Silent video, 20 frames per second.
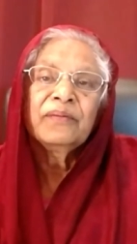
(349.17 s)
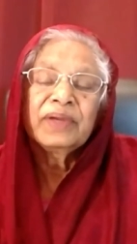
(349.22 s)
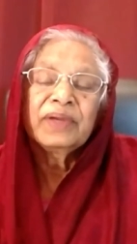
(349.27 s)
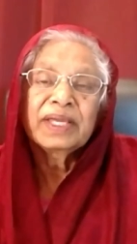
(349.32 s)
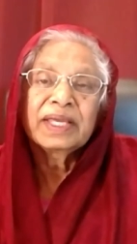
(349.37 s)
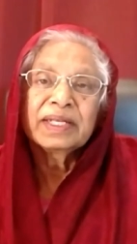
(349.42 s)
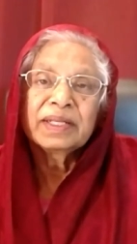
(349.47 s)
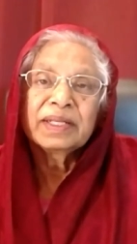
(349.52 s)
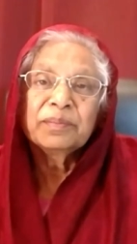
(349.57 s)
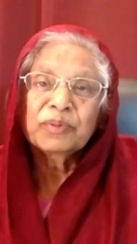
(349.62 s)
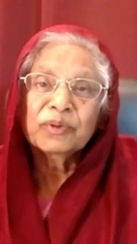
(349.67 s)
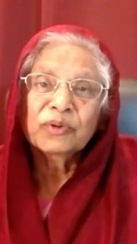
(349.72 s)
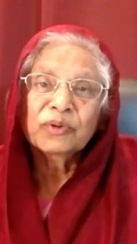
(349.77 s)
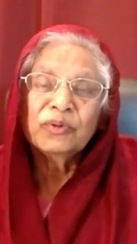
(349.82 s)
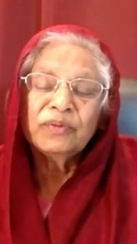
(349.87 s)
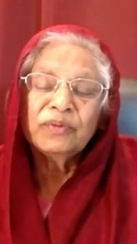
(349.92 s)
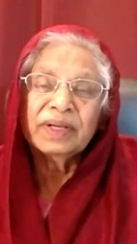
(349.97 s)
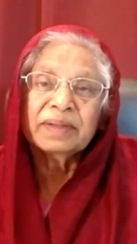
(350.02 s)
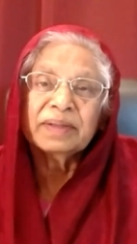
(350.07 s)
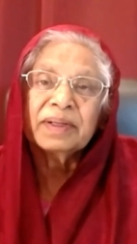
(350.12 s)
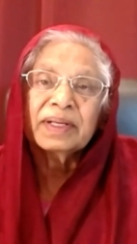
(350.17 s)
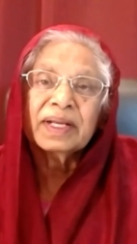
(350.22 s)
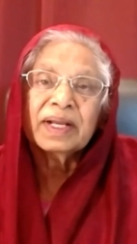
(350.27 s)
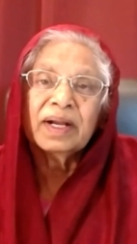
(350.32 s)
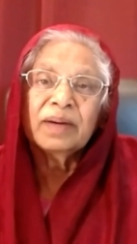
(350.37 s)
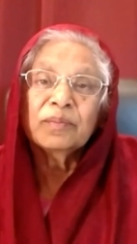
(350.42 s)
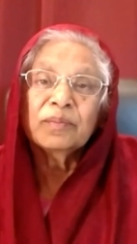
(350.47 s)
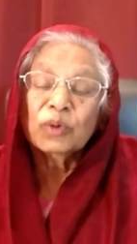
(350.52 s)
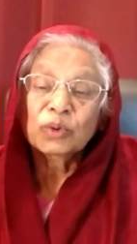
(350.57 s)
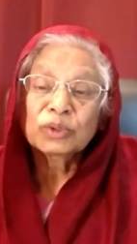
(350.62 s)
We can improve and
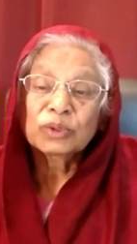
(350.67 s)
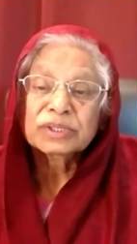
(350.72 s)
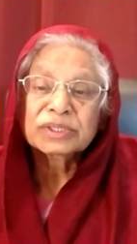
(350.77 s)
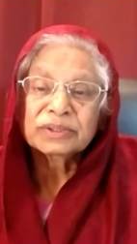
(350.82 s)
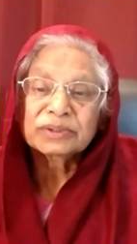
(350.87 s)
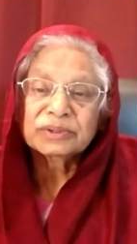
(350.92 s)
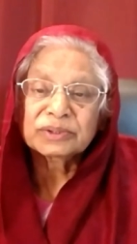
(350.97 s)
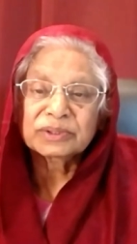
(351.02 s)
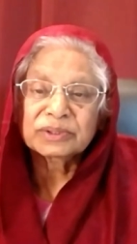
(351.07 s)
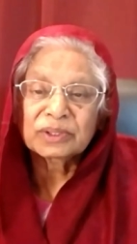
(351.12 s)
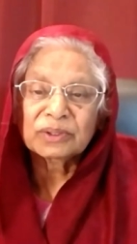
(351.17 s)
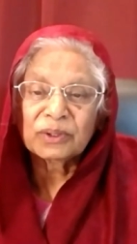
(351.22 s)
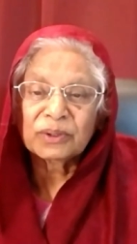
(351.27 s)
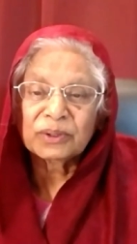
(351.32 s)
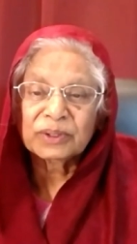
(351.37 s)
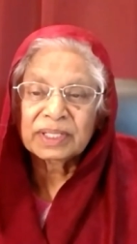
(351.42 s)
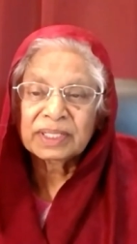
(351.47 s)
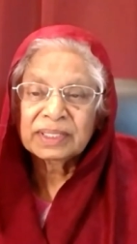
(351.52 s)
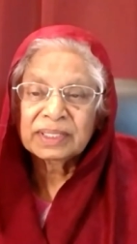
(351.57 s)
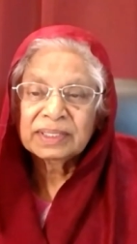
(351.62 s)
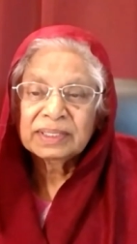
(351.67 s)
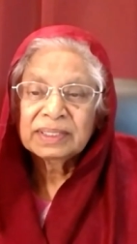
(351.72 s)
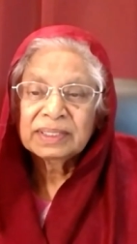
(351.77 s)
come closer to the Lord.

> [How to complete this task] Return the complete material exactly as given, excluding images.

> [Result of this exercise]
Silent video, 20 frames per second.
(349.17 s)
(349.22 s)
(349.27 s)
(349.32 s)
(349.37 s)
(349.42 s)
(349.47 s)
(349.52 s)
(349.57 s)
(349.62 s)
(349.67 s)
(349.72 s)
(349.77 s)
(349.82 s)
(349.87 s)
(349.92 s)
(349.97 s)
(350.02 s)
(350.07 s)
(350.12 s)
(350.17 s)
(350.22 s)
(350.27 s)
(350.32 s)
(350.37 s)
(350.42 s)
(350.47 s)
(350.52 s)
(350.57 s)
(350.62 s)
We can improve and
(350.67 s)
(350.72 s)
(350.77 s)
(350.82 s)
(350.87 s)
(350.92 s)
(350.97 s)
(351.02 s)
(351.07 s)
(351.12 s)
(351.17 s)
(351.22 s)
(351.27 s)
(351.32 s)
(351.37 s)
(351.42 s)
(351.47 s)
(351.52 s)
(351.57 s)
(351.62 s)
(351.67 s)
(351.72 s)
(351.77 s)
come closer to the Lord.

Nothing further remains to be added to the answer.